17 August 2020, The Tablet

London prayers for Beirut blast victims

London prayers for Beirut blast victims

Lebanese Father Michel Aboud prays during an open-air mass near the site of Beirut's port massive explosion.
Marwan Naamani/DPA/PA Images

THE 1,500-strong congregation of London’s Lebanese Maronite Church has held a day of prayer for families and others caught up in the blast that destroyed a large part of Beirut last week.

The congregation quickly organised a special Mass at Our Lady of Lebanon in Cirencester Street, Paddington, after the explosion ripped through the port of Beirut causing immense destruction. More than 200 people are believed to have been killed, thousands injured and an estimated 300,000 people rendered homeless in the Lebanese capital by the blast, thought to have been caused by stored ammonium nitrate.

Parish priest Fr Fadi Kmeid said that the congregation had hundreds of relatives who had been injured, while some had family members who had died. Some members of the Church were in Beirut during the explosion but were safe. “We are just devastated by what has happened,” he said.
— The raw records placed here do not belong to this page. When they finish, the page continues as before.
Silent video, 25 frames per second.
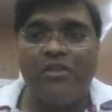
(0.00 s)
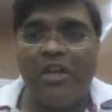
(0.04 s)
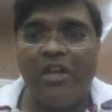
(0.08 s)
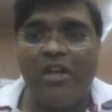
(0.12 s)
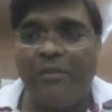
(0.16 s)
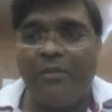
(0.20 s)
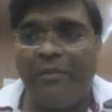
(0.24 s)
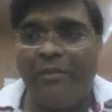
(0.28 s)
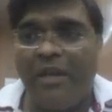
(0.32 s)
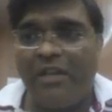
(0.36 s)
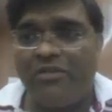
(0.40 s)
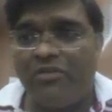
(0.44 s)

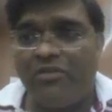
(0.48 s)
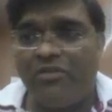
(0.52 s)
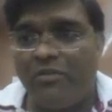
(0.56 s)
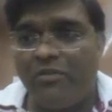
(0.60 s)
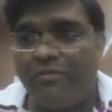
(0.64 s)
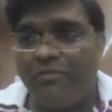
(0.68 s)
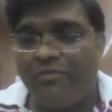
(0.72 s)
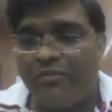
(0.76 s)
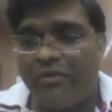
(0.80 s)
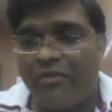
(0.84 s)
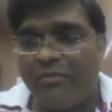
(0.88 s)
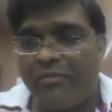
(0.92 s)
So let me
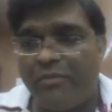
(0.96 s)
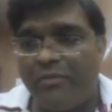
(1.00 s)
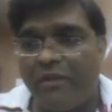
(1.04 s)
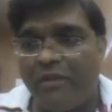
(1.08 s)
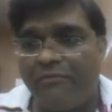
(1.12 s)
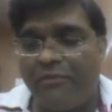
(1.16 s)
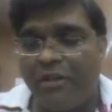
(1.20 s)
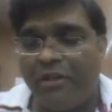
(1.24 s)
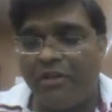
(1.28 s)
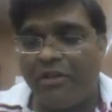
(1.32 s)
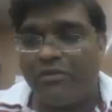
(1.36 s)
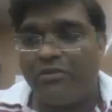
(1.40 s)
assume
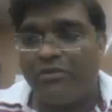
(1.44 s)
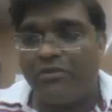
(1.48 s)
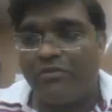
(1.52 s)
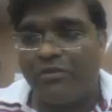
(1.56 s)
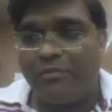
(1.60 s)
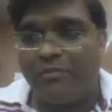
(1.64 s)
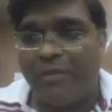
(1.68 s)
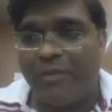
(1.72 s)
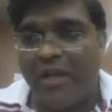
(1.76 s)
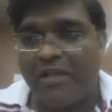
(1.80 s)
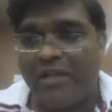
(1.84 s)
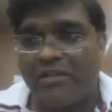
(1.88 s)
we are free to
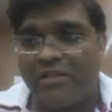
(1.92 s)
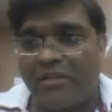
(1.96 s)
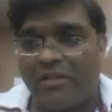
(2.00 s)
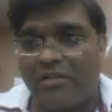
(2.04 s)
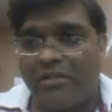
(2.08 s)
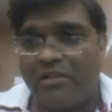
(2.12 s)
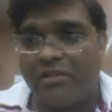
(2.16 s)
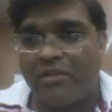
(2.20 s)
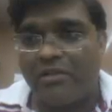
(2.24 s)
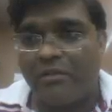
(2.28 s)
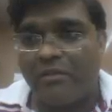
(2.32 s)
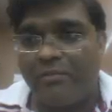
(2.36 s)
choose
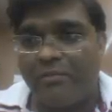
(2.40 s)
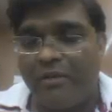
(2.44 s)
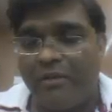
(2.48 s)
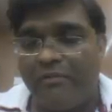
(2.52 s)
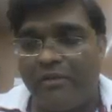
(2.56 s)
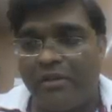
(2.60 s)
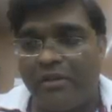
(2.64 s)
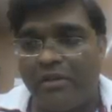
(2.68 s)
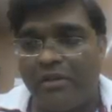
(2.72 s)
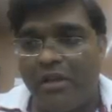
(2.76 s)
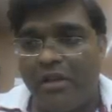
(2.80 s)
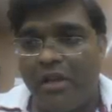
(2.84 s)
path axis of
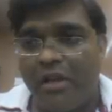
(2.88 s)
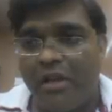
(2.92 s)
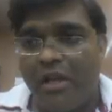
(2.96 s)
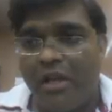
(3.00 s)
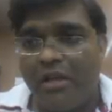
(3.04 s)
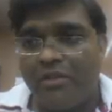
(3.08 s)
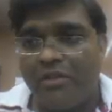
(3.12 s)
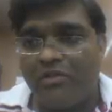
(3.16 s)
P1.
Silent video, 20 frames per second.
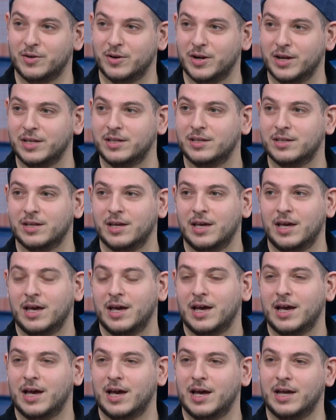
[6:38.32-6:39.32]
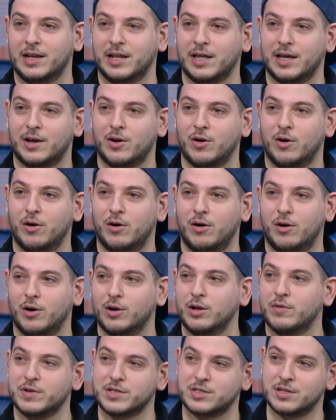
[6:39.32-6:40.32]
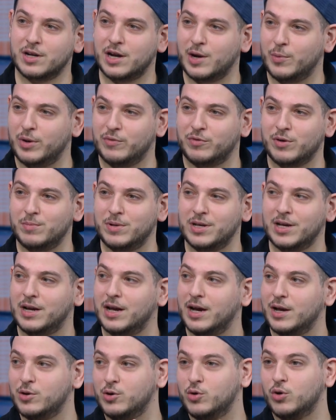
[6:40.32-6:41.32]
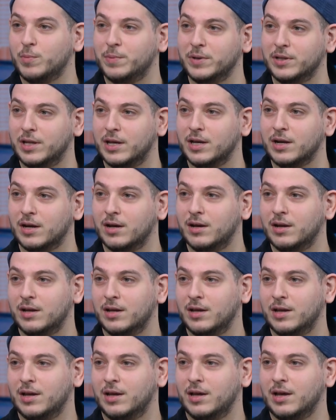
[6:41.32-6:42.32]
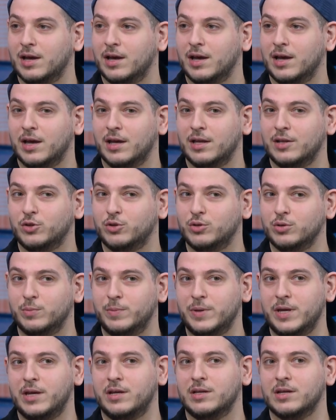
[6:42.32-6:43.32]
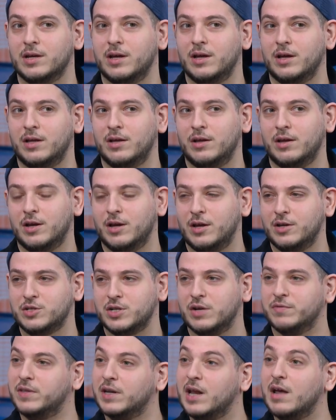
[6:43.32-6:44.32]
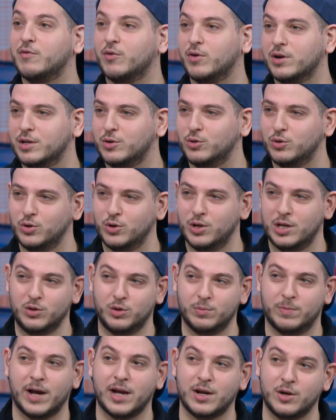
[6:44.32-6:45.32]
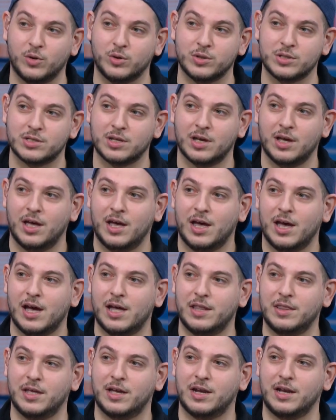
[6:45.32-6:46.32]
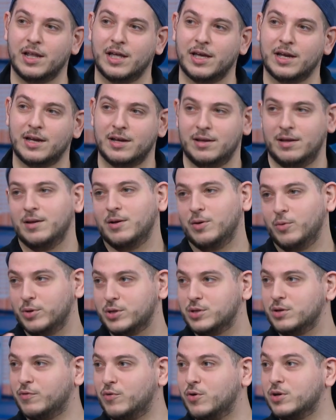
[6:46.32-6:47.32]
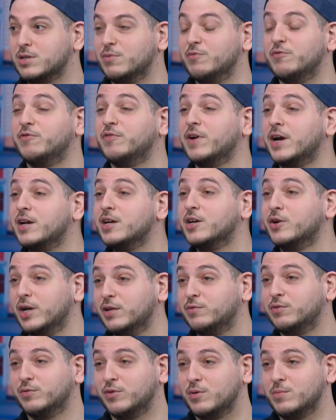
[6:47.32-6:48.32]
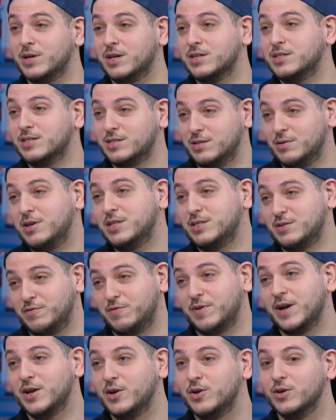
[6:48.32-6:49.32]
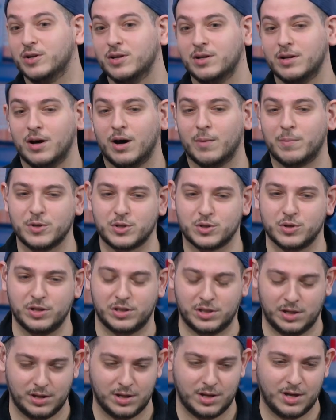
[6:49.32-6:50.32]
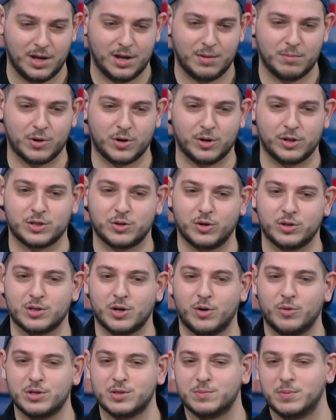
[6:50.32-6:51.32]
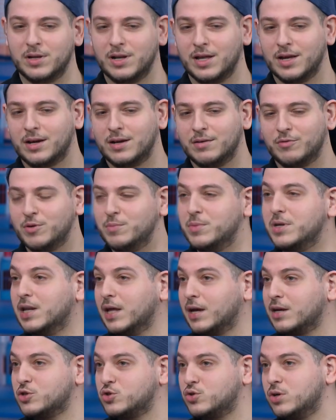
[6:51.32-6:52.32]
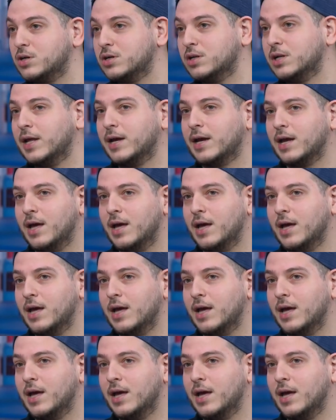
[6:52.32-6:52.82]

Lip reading: right? And like, all of a sudden I went from being a guy who grew up in Dera to being a chef that everyone in Dubai knows. And then like, which of course I'm very grateful for, because it's a very good opportunity. But also it's always been like, for me, like a struggle. Like,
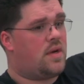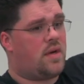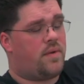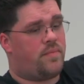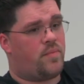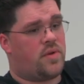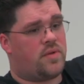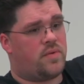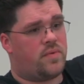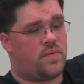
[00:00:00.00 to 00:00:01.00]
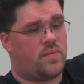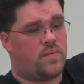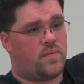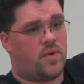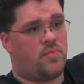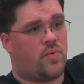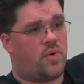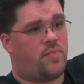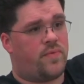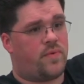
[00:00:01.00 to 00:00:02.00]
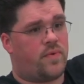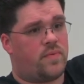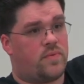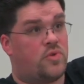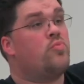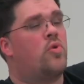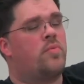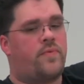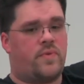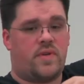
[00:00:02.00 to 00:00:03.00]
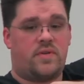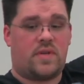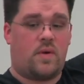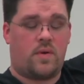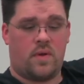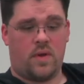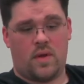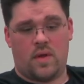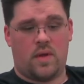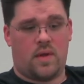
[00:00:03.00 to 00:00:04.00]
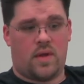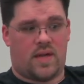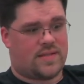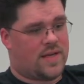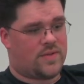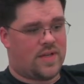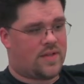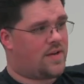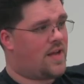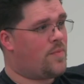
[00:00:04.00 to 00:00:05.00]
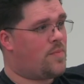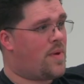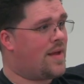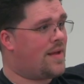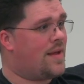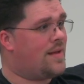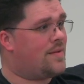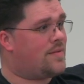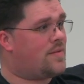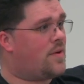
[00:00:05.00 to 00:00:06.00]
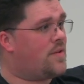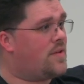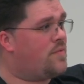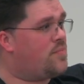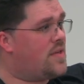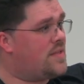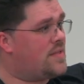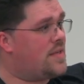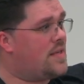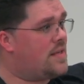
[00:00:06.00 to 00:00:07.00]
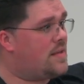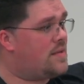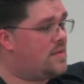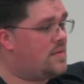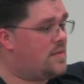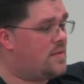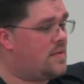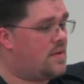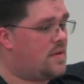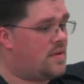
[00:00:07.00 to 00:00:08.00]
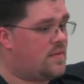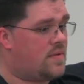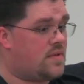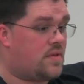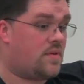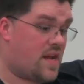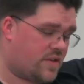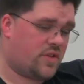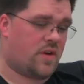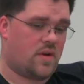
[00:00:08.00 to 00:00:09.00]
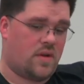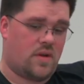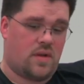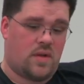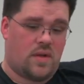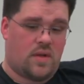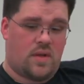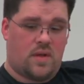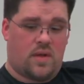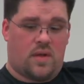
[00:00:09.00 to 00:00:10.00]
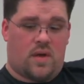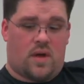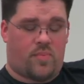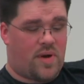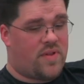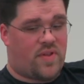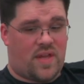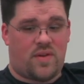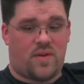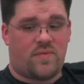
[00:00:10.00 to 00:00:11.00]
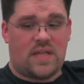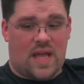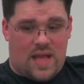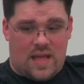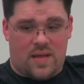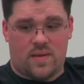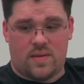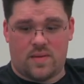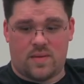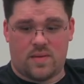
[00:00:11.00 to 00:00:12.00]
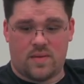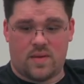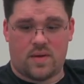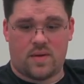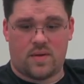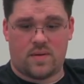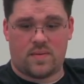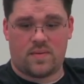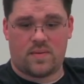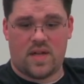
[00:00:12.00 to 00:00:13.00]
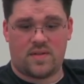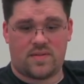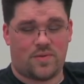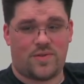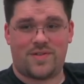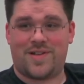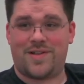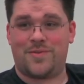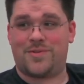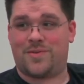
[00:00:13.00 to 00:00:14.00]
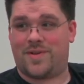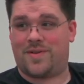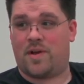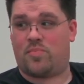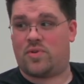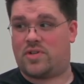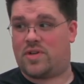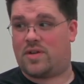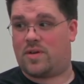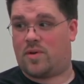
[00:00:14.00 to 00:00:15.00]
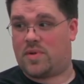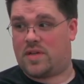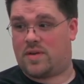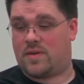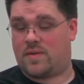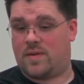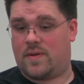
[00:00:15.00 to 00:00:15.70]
Um, I'm going to do one more before, two more before the year's out. And it sounds like they're going to have me back again to all the different places I did it uh, this year, next year. I'll probably thank you every day. Uh, and so just get used to it. I appreciate you all being here.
The congregation chose 15 August as its day of prayer as it was the Feast of the Assumption, honouring their Church’s patron. It had also organised fundraising for the people of Beirut via the parish Facebook page.

The Maronite Church has its origins in the arrival of the Maronite order of monks in Britain in 1983 to serve Lebanese Christians who had migrated to the UK after the civil war.

“Many of our parishioners are very distressed. It is a reminder of the very bad situations they have experienced before, although this is worse,” said Fr Fadi. “During the war the schools and the hospitals didn’t close. This time they have; Beirut is on its knees.”

Our Lady of Lebanon is working with the Maronite order, which has six monasteries in Lebanon, including one in Beirut badly damaged by the blast. All of them are helping displaced people and providing supplies of food, water and medication. A charity, Solidarity Lebanon, set up in recent months to help Lebanese people cope with the recent eco- nomic crisis in their country, is also helping distribute vital supplies. The situation is complicated further by the Covid-19 pandemic.

The Maronite Church is one of the largest Eastern Catholic Churches in the world, with more than 3.5 million members in Lebanon alone. It has links to early Christians who heard the apostle Peter preach at Antioch. Some Consecration prayers are said in Aramaic, the language of Jesus.

Cardinal Vincent Nichols has written a letter of support to Cardinal Bechara Boutros al-Rai, Maronite Catholic Patriarch of Antioch and head of the Church.

Donations can be made to Lebanese Maronite Order Charitable Trust (sort code 60-83-75, account 12 02 38 02, ref: Aid to Beirut), based at Our Lady of Lebanon Parish in Paddington, or via Cafod or Aid to the Church in Need.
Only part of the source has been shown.